[[ MATERIAL FOR THIS TASK, beginning ]]

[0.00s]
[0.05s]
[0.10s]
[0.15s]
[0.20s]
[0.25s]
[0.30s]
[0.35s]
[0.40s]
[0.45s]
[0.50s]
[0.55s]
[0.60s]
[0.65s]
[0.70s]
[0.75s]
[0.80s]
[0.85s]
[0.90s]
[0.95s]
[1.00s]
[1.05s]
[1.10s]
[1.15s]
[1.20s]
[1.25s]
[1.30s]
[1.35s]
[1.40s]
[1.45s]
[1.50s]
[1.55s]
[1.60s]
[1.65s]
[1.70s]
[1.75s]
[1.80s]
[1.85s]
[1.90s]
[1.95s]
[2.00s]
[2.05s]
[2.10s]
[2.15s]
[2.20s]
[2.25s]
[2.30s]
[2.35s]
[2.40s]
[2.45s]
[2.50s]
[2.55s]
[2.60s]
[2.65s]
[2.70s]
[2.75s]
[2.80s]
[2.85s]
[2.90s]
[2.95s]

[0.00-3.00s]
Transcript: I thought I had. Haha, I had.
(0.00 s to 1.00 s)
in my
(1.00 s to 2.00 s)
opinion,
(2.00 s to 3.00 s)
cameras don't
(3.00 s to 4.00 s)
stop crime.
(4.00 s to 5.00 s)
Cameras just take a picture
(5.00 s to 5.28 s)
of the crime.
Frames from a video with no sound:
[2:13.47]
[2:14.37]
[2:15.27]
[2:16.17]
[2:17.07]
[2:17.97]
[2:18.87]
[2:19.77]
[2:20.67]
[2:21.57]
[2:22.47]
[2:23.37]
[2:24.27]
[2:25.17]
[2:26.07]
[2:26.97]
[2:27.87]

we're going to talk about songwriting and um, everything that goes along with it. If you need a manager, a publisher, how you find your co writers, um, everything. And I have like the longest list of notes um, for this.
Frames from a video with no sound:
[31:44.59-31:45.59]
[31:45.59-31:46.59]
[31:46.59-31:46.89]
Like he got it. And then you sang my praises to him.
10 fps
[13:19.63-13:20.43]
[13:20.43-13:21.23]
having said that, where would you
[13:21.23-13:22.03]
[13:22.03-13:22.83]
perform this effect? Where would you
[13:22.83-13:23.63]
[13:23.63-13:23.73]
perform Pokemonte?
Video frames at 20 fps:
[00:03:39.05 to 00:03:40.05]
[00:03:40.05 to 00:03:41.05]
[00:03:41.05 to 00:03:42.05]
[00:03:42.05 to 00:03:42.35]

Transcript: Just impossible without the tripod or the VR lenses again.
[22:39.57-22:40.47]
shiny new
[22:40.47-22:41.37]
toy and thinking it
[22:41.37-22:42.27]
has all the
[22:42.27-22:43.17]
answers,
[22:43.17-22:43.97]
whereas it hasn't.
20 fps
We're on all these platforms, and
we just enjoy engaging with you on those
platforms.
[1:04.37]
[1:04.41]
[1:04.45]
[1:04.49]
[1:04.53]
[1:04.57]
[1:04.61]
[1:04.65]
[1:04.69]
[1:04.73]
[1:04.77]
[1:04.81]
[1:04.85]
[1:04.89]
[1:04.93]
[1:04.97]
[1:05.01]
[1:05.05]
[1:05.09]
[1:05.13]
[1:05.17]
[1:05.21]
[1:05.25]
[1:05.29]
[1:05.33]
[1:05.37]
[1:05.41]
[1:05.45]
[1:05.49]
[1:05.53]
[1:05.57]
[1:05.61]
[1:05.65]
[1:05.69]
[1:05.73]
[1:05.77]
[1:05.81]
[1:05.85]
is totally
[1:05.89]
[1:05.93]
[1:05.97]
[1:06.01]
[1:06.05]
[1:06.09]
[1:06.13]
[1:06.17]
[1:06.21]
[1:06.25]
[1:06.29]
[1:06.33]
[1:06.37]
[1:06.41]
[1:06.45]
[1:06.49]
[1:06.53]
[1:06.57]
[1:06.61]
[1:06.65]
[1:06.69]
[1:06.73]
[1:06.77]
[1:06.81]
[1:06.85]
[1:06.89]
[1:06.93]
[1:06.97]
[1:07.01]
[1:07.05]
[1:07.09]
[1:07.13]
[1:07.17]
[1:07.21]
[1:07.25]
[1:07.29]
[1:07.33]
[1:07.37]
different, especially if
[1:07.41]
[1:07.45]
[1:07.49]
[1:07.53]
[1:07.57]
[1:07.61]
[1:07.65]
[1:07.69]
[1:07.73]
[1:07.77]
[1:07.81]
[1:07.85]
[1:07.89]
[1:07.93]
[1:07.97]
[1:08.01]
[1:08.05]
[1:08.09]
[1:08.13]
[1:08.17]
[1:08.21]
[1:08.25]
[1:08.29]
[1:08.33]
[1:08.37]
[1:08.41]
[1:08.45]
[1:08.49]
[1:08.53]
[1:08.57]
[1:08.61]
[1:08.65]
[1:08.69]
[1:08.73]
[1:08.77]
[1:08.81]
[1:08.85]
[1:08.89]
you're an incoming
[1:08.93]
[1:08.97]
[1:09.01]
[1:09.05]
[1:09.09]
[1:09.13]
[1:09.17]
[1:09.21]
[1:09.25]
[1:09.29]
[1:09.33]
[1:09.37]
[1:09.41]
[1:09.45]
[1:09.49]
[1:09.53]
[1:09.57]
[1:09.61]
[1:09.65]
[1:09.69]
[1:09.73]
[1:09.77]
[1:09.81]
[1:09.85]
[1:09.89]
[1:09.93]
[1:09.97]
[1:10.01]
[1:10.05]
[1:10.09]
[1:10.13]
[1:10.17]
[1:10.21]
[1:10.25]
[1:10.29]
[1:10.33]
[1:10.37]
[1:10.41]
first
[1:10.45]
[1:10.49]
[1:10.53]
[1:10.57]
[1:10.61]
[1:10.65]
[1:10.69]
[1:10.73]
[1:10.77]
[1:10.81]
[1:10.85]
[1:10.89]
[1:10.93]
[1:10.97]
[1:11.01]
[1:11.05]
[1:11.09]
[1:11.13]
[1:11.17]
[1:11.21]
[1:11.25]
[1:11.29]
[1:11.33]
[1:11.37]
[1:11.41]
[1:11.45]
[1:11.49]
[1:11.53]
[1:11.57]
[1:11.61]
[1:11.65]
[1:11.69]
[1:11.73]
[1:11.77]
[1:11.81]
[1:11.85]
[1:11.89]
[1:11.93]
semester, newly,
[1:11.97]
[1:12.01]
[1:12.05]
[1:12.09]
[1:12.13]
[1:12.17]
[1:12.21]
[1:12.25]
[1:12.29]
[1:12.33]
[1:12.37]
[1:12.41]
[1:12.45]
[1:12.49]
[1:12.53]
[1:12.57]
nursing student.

[[ MATERIAL FOR THIS TASK, end ]]

__WHAT TO DO__:
All entries are to be repeated exactly and completely.

__SOLUTION TO THIS EXERCISE__:
[0.00s]
[0.05s]
[0.10s]
[0.15s]
[0.20s]
[0.25s]
[0.30s]
[0.35s]
[0.40s]
[0.45s]
[0.50s]
[0.55s]
[0.60s]
[0.65s]
[0.70s]
[0.75s]
[0.80s]
[0.85s]
[0.90s]
[0.95s]
[1.00s]
[1.05s]
[1.10s]
[1.15s]
[1.20s]
[1.25s]
[1.30s]
[1.35s]
[1.40s]
[1.45s]
[1.50s]
[1.55s]
[1.60s]
[1.65s]
[1.70s]
[1.75s]
[1.80s]
[1.85s]
[1.90s]
[1.95s]
[2.00s]
[2.05s]
[2.10s]
[2.15s]
[2.20s]
[2.25s]
[2.30s]
[2.35s]
[2.40s]
[2.45s]
[2.50s]
[2.55s]
[2.60s]
[2.65s]
[2.70s]
[2.75s]
[2.80s]
[2.85s]
[2.90s]
[2.95s]

[0.00-3.00s]
Transcript: I thought I had. Haha, I had.
(0.00 s to 1.00 s)
in my
(1.00 s to 2.00 s)
opinion,
(2.00 s to 3.00 s)
cameras don't
(3.00 s to 4.00 s)
stop crime.
(4.00 s to 5.00 s)
Cameras just take a picture
(5.00 s to 5.28 s)
of the crime.
Frames from a video with no sound:
[2:13.47]
[2:14.37]
[2:15.27]
[2:16.17]
[2:17.07]
[2:17.97]
[2:18.87]
[2:19.77]
[2:20.67]
[2:21.57]
[2:22.47]
[2:23.37]
[2:24.27]
[2:25.17]
[2:26.07]
[2:26.97]
[2:27.87]

we're going to talk about songwriting and um, everything that goes along with it. If you need a manager, a publisher, how you find your co writers, um, everything. And I have like the longest list of notes um, for this.
Frames from a video with no sound:
[31:44.59-31:45.59]
[31:45.59-31:46.59]
[31:46.59-31:46.89]
Like he got it. And then you sang my praises to him.
10 fps
[13:19.63-13:20.43]
[13:20.43-13:21.23]
having said that, where would you
[13:21.23-13:22.03]
[13:22.03-13:22.83]
perform this effect? Where would you
[13:22.83-13:23.63]
[13:23.63-13:23.73]
perform Pokemonte?
Video frames at 20 fps:
[00:03:39.05 to 00:03:40.05]
[00:03:40.05 to 00:03:41.05]
[00:03:41.05 to 00:03:42.05]
[00:03:42.05 to 00:03:42.35]

Transcript: Just impossible without the tripod or the VR lenses again.
[22:39.57-22:40.47]
shiny new
[22:40.47-22:41.37]
toy and thinking it
[22:41.37-22:42.27]
has all the
[22:42.27-22:43.17]
answers,
[22:43.17-22:43.97]
whereas it hasn't.
20 fps
We're on all these platforms, and
we just enjoy engaging with you on those
platforms.
[1:04.37]
[1:04.41]
[1:04.45]
[1:04.49]
[1:04.53]
[1:04.57]
[1:04.61]
[1:04.65]
[1:04.69]
[1:04.73]
[1:04.77]
[1:04.81]
[1:04.85]
[1:04.89]
[1:04.93]
[1:04.97]
[1:05.01]
[1:05.05]
[1:05.09]
[1:05.13]
[1:05.17]
[1:05.21]
[1:05.25]
[1:05.29]
[1:05.33]
[1:05.37]
[1:05.41]
[1:05.45]
[1:05.49]
[1:05.53]
[1:05.57]
[1:05.61]
[1:05.65]
[1:05.69]
[1:05.73]
[1:05.77]
[1:05.81]
[1:05.85]
is totally
[1:05.89]
[1:05.93]
[1:05.97]
[1:06.01]
[1:06.05]
[1:06.09]
[1:06.13]
[1:06.17]
[1:06.21]
[1:06.25]
[1:06.29]
[1:06.33]
[1:06.37]
[1:06.41]
[1:06.45]
[1:06.49]
[1:06.53]
[1:06.57]
[1:06.61]
[1:06.65]
[1:06.69]
[1:06.73]
[1:06.77]
[1:06.81]
[1:06.85]
[1:06.89]
[1:06.93]
[1:06.97]
[1:07.01]
[1:07.05]
[1:07.09]
[1:07.13]
[1:07.17]
[1:07.21]
[1:07.25]
[1:07.29]
[1:07.33]
[1:07.37]
different, especially if
[1:07.41]
[1:07.45]
[1:07.49]
[1:07.53]
[1:07.57]
[1:07.61]
[1:07.65]
[1:07.69]
[1:07.73]
[1:07.77]
[1:07.81]
[1:07.85]
[1:07.89]
[1:07.93]
[1:07.97]
[1:08.01]
[1:08.05]
[1:08.09]
[1:08.13]
[1:08.17]
[1:08.21]
[1:08.25]
[1:08.29]
[1:08.33]
[1:08.37]
[1:08.41]
[1:08.45]
[1:08.49]
[1:08.53]
[1:08.57]
[1:08.61]
[1:08.65]
[1:08.69]
[1:08.73]
[1:08.77]
[1:08.81]
[1:08.85]
[1:08.89]
you're an incoming
[1:08.93]
[1:08.97]
[1:09.01]
[1:09.05]
[1:09.09]
[1:09.13]
[1:09.17]
[1:09.21]
[1:09.25]
[1:09.29]
[1:09.33]
[1:09.37]
[1:09.41]
[1:09.45]
[1:09.49]
[1:09.53]
[1:09.57]
[1:09.61]
[1:09.65]
[1:09.69]
[1:09.73]
[1:09.77]
[1:09.81]
[1:09.85]
[1:09.89]
[1:09.93]
[1:09.97]
[1:10.01]
[1:10.05]
[1:10.09]
[1:10.13]
[1:10.17]
[1:10.21]
[1:10.25]
[1:10.29]
[1:10.33]
[1:10.37]
[1:10.41]
first
[1:10.45]
[1:10.49]
[1:10.53]
[1:10.57]
[1:10.61]
[1:10.65]
[1:10.69]
[1:10.73]
[1:10.77]
[1:10.81]
[1:10.85]
[1:10.89]
[1:10.93]
[1:10.97]
[1:11.01]
[1:11.05]
[1:11.09]
[1:11.13]
[1:11.17]
[1:11.21]
[1:11.25]
[1:11.29]
[1:11.33]
[1:11.37]
[1:11.41]
[1:11.45]
[1:11.49]
[1:11.53]
[1:11.57]
[1:11.61]
[1:11.65]
[1:11.69]
[1:11.73]
[1:11.77]
[1:11.81]
[1:11.85]
[1:11.89]
[1:11.93]
semester, newly,
[1:11.97]
[1:12.01]
[1:12.05]
[1:12.09]
[1:12.13]
[1:12.17]
[1:12.21]
[1:12.25]
[1:12.29]
[1:12.33]
[1:12.37]
[1:12.41]
[1:12.45]
[1:12.49]
[1:12.53]
[1:12.57]
nursing student.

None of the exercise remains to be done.